By Mary Thurwachter

Topics ranging from water quality and code enforcement to staff salaries and how contracts are vetted came up at the mayoral debate at the Lantana Public Library on Feb. 20.

12390415100?profile=RESIZE_400xIncumbent Karen Lythgoe and challenger Jorge “George” Velazquez took just 35 minutes to answer questions submitted by residents and read by Teresa Wilhelm, president of the Friends of the Library, the forum’s sponsor.

Velazquez, 57, a former commercial real estate agent who worked in the federal prison system and is an alternate on the town’s Planning Commission, had a different view than his opponent on the salaries of town employees.

“In 2020 and 2021, we had 155 employees and we paid $6.8 million in salaries,” he said. “In 2022 and 2023, we had 135 employees and paid $8 million, and our budget back in 2020 was $20 million. Today it’s $30 million. I don’t think the town has grown so much for us to warrant that kind of expense.”

Lythgoe, 64, was elected to the council in 2020 and was acting mayor after Robert Hagerty resigned in 2021. During a special election, she ran successfully to complete the rest of Hagerty’s term, which ends after the election March 19. She said there is a reason that salaries went up.

“In 2021, we had a 30% turnover in employees,” she said. The same thing happened the following year. “We decided we would raise the taxes a quarter of a mill [an additional 25 cents for every $1,000 of assessed value] and one of the things we wanted to do was attract and retain talented employees, which means you don’t need as many employees and you keep the ones who are good.”

She said Velazquez had changed his mind on the issue.

“On July 11, 2022, George, you spoke up and you were the only person in the room that advocated for the small increase in taxes and to pay the employees more. It’s on the audio. So, I’m not sure what’s changed. We want to pay and keep good employees.”

When asked for their thoughts on code enforcement, Velazquez said some residents are complaining about it.

“I think they should have a little bit more time to come into compliance,” he said. “A lot of residents say they’re being unfairly treated.”

Lythgoe said she and the town manager had discussed the customer service aspect of code enforcement.

“Sometimes there’s a little bit of a less-than-friendly attitude,” Lythgoe said. “We want to have a customer service attitude with our enforcement and it’s improving. I’ve been getting reports back from some of the residents that things are getting better. I think there’s still some targeting going on and one of the things that supposedly will help fix that is that you can’t make anonymous complaints anymore.”

On the topic of how contracts are vetted and the cost of renovating the library, Velazquez said improvement is needed.

“The estimate for renovating this library was $750,000 but we wound up paying $1.5 million,” he said. “The Inspector General came and slapped Lantana on the wrist because they had hired an unlicensed contractor. Luckily, one of the councilmen found a discrepancy and brought it up to the town manager. They got rid of the contractor, who wound up getting some probation time for what he did.”

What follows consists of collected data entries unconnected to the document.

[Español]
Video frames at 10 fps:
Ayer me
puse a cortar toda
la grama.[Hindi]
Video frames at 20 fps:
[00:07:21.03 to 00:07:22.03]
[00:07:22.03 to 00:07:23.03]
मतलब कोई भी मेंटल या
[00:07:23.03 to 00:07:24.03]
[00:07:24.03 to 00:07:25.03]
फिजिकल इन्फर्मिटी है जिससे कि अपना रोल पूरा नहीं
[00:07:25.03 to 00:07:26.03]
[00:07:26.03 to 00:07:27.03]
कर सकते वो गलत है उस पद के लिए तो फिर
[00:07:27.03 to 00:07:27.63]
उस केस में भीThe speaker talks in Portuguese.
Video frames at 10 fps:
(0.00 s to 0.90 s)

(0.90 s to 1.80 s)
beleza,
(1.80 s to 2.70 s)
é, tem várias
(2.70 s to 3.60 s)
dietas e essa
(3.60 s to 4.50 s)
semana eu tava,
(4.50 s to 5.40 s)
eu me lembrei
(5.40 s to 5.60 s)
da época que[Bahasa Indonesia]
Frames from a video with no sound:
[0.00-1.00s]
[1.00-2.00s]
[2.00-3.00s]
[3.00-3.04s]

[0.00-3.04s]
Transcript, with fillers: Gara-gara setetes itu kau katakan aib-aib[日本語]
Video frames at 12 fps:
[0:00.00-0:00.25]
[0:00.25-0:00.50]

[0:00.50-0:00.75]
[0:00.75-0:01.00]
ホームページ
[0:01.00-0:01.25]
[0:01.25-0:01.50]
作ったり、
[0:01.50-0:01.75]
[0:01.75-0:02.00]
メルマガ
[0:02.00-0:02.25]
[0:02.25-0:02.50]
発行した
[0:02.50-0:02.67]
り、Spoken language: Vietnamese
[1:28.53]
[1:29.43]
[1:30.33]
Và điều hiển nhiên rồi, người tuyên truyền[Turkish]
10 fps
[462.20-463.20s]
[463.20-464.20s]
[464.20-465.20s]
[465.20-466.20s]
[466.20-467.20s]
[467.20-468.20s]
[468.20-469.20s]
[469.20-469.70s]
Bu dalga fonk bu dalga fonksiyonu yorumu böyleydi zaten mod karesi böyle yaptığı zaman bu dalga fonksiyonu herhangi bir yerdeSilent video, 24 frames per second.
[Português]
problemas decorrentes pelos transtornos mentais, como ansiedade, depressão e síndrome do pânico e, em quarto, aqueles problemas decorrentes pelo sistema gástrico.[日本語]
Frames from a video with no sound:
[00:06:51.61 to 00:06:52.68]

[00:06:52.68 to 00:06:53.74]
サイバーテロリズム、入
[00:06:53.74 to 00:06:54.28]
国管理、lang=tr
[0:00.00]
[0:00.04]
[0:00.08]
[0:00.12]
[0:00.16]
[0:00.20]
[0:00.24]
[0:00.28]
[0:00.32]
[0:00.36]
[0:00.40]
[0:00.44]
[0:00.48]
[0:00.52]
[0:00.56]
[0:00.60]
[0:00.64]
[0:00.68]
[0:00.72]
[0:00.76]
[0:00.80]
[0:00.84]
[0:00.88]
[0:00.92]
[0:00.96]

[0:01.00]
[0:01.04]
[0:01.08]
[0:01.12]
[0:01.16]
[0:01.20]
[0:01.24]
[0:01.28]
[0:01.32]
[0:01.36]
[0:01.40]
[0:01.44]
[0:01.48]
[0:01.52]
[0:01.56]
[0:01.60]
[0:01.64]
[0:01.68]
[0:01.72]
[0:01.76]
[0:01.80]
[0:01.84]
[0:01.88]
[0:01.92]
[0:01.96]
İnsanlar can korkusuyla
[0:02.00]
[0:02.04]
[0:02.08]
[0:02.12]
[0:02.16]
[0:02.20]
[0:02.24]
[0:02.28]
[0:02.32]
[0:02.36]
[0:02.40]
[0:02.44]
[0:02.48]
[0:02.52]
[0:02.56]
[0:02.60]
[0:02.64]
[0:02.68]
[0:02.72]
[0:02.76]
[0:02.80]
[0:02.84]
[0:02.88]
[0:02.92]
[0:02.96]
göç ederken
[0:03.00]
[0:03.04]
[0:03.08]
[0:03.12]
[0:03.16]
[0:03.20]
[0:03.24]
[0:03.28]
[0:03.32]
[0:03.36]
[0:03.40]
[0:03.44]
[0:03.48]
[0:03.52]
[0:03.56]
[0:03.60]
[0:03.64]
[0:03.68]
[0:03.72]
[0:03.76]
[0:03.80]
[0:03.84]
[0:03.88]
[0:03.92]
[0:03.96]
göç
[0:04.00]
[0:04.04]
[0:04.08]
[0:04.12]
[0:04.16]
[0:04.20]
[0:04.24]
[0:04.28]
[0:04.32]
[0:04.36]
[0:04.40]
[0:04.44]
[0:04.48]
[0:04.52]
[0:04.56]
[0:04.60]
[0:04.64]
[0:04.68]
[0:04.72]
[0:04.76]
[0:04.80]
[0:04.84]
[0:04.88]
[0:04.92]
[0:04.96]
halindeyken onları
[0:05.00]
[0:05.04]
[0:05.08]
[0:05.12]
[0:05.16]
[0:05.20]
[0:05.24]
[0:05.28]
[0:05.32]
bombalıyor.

Lythgoe said the town now has a contract manager who makes sure contracts are “on the up and up.”

“We had somebody a while back that was kind of making a little money (from the contracts),” she said. “He was giving jobs to friends, shall we say. We found that out just by word of mouth and we caught that.”

Both candidates like the latest plans for redeveloping the Kmart site, but Velazquez wishes there would be condos rather than apartments.

And both agreed that halfway houses and drug rehab centers in town are not presenting problems.

“The ones that are run correctly and are properly licensed, I have no problem with,” Lythgoe said. “There’s no crime with them. If you know of any that are, you need to address it with the police.”

Velazquez said there is a sober home directly behind his home and he has never had a problem with it.

“All they do is sit and smoke, laugh, and listen to some music,” he said.

High on both candidates’ priority lists was improving drinking water quality.

Velazquez said he had heard a lot of complaints about dirty water. Lythgoe said the town is working on it.

“We started to do the work on the filter media this month and once that’s changed, hopefully, when they get in the tanks, they will look good, but if not, we’ll have to work on the tanks,” she said. “We have replaced all the pumps. We’ve replaced the roof on the pump house, since it was old.

“We’re trying to do things a smart way.”

Last year the town got millions of dollars in grants toward infrastructure, including the water plant, according to Lythgoe.

Voters will have another chance to hear the candidates discuss local issues during a forum hosted by the Chamber of Commerce at 7 p.m. March 7 at the Palm Beach Maritime Academy Middle School, 600 S. East Coast Ave.